Hun Sen’s overtures to Thai ex-PM stoke rhetorical flames, but Hor Namhong emphasises progress on regional economic ties, meeting with US president.
PRIME Minister Hun Sen, Foreign Minister Hor Namhong and the rest of the Cambodian delegation returned Sunday from the 15th ASEAN summit in Hua Hin, Thailand, a meeting at which leaders faced distraction by Hun Sen’s controversial invitation to Thai ex-prime minister Thaksin Shinawatra.
Speaking to reporters after his arrival at Phnom Penh International Airport, Hor Namhong said that ASEAN leaders had focused on bolstering economic ties both within the bloc and with global allies.

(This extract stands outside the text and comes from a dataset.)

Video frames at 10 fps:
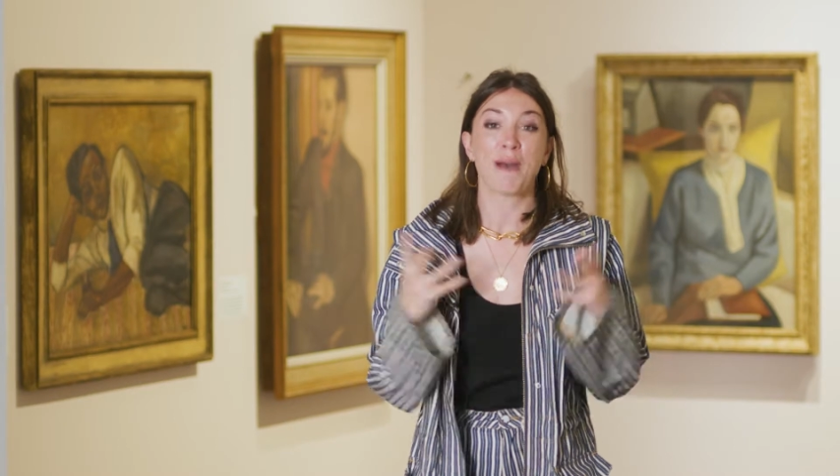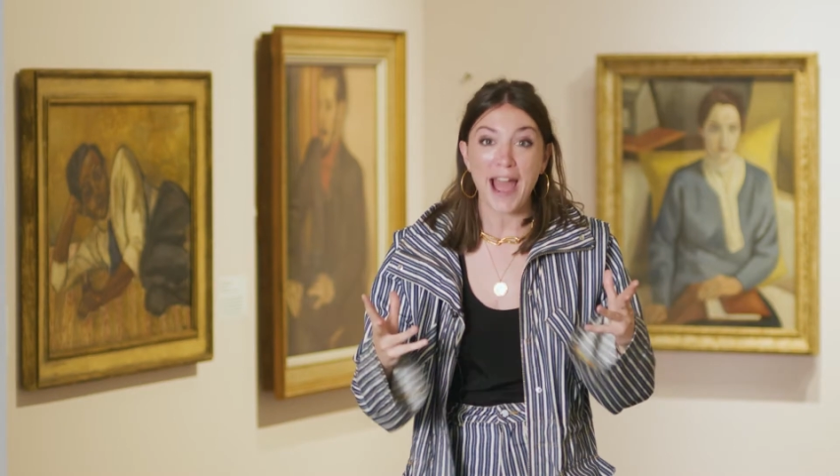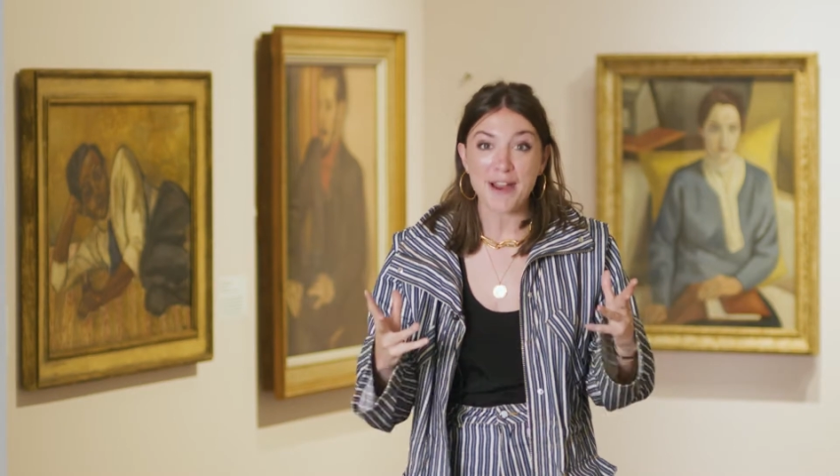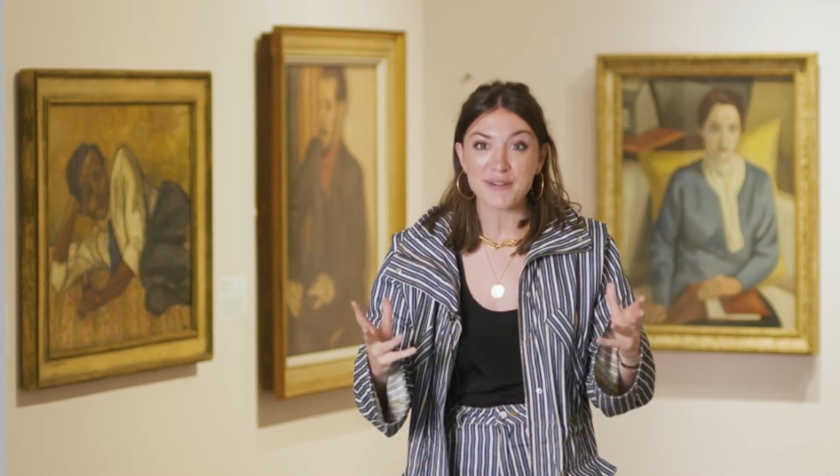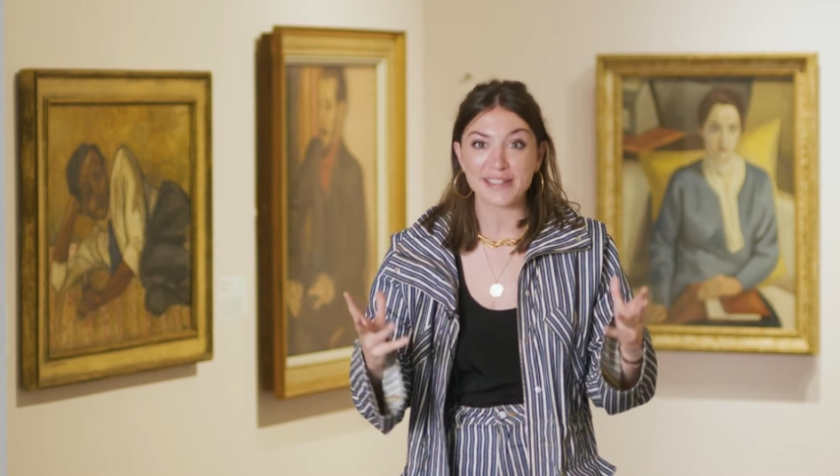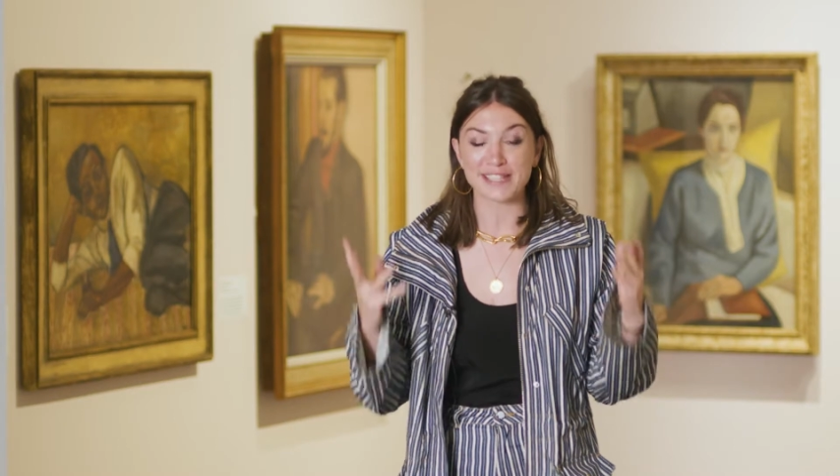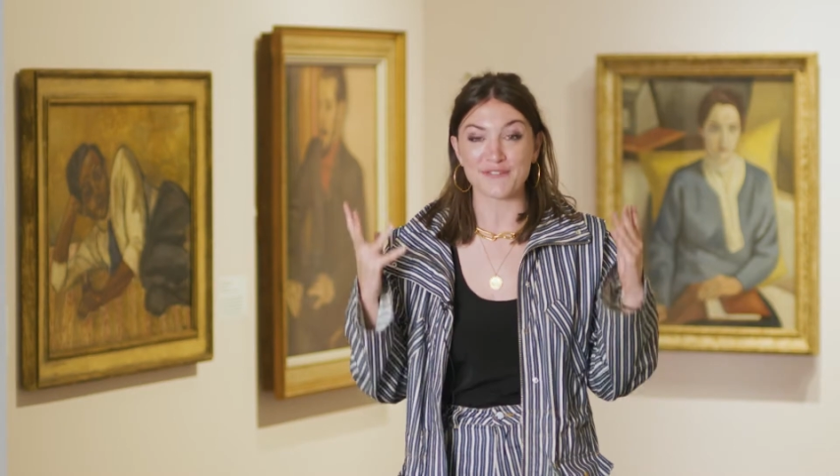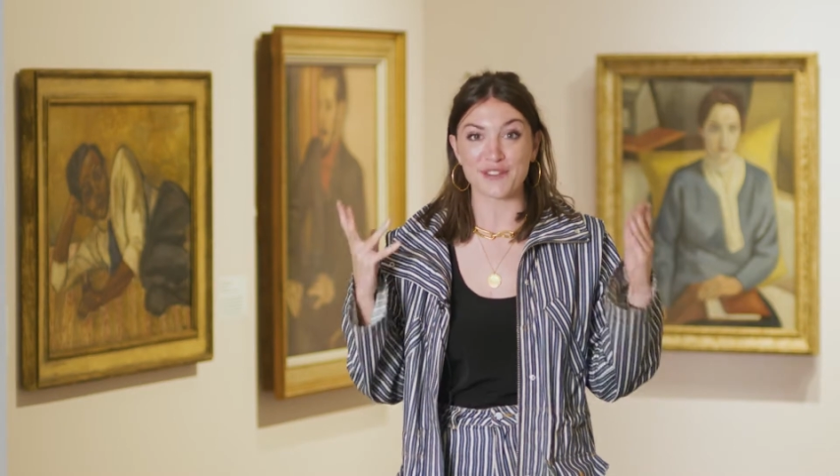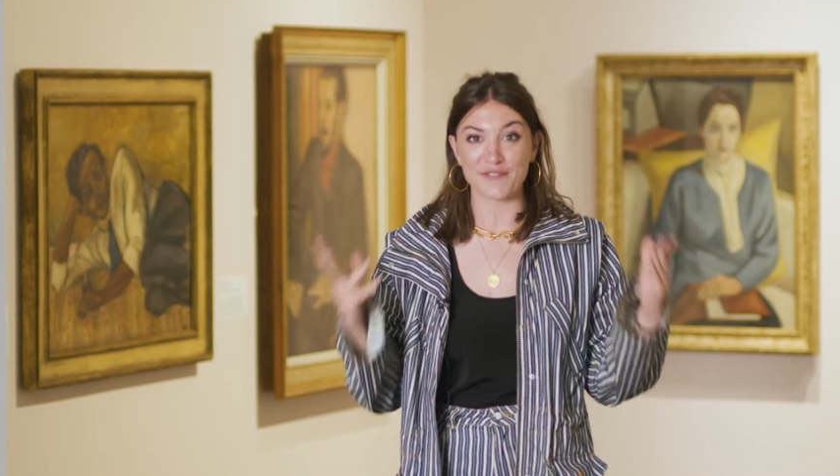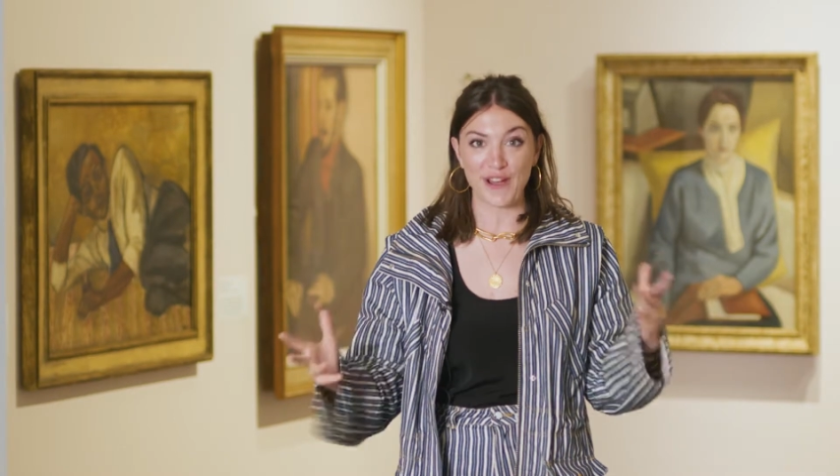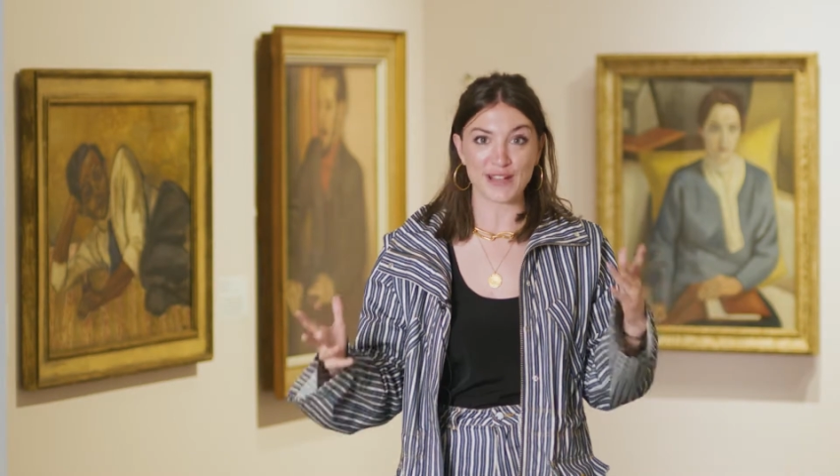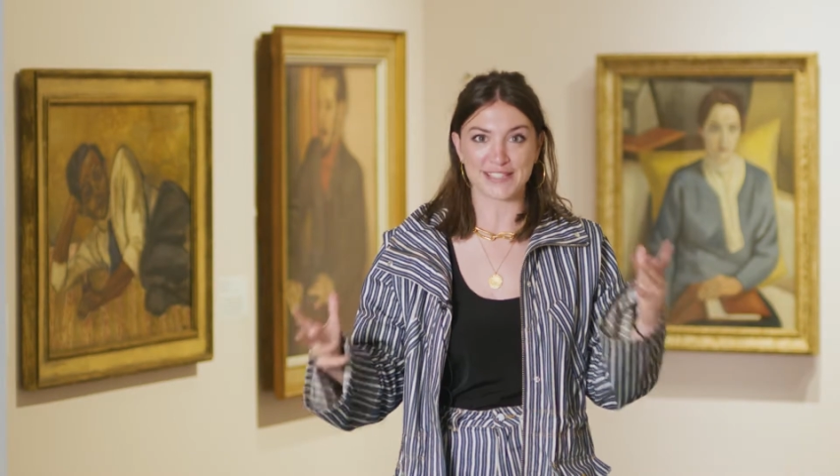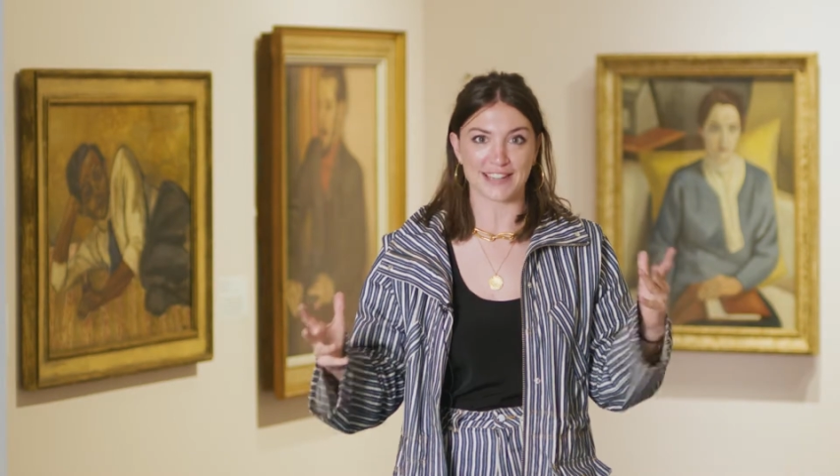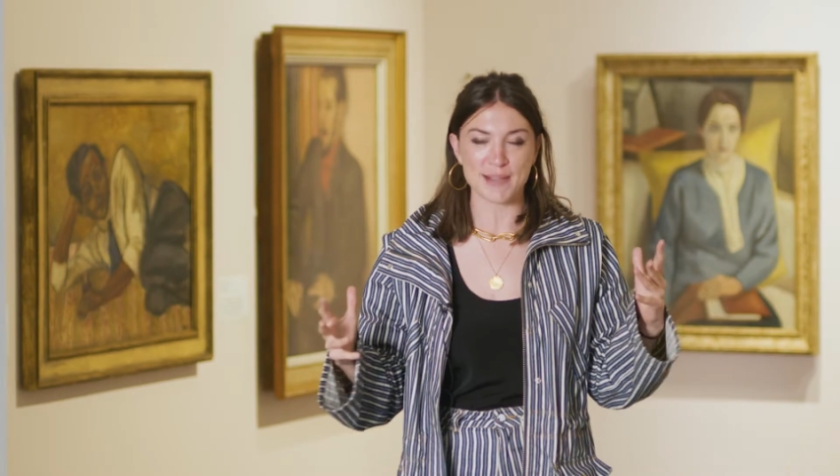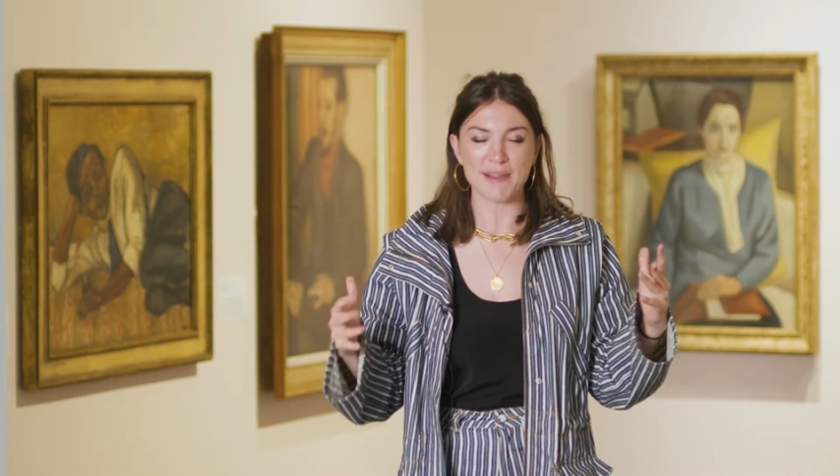Paris for the first time,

“There will be a meeting between leaders of ASEAN and US President Barack Obama on November 15 in Singapore,” Hor Namhong said, adding that regular meetings between the US and ASEAN would occur in the future.
China, meanwhile, promised to increase its loans to ASEAN nations to US$6.5 billion, while Japan “will look for investment in developing members of ASEAN including Cambodia, Laos and Myanmar,” Hor Namhong said.
Away from the meeting rooms in Hua Hin, though, Hun Sen and Thai Prime Minister Abhisit Vejjajiva engaged in a war of words stemming from Hun Sen’s invitation for the exiled Thaksin, on the run from Thailand following his ouster in a 2006 coup and conviction on corruption charges, to come to Cambodia and serve as his economic adviser.
“Millions of Thai people, the Red Shirts, support Thaksin. Why as a friend can’t I support Thaksin?” Hun Sen said in Hua Hin, adding: “Many people talk about Aung San Suu Kyi in Myanmar, why not talk about Thaksin? That cannot be referred to as interfering.”
Abhisit rebuked his guest, telling reporters there was no comparison with the Myanmar opposition leader. “I don’t know how many people share [Hun Sen’s] view that Thaksin is like Aung San Suu Kyi. I doubt there are many, for fairly obvious reasons,” Abhisit said.
Thailand deployed thousands of security forces in and around Cha-Am over the weekend in order to avoid repeats of disruptions at previous summits. Bangkok’s The Nation newspaper reported Sunday, however, that members of the anti-Thaksin People’s Alliance for Democracy (PAD) plan to protest next month outside the Cambodian embassy in Bangkok.
Hor Namhong said that despite recent differences, the Cambodian government had “received assurances from Thai authorities that they will protect our embassy.”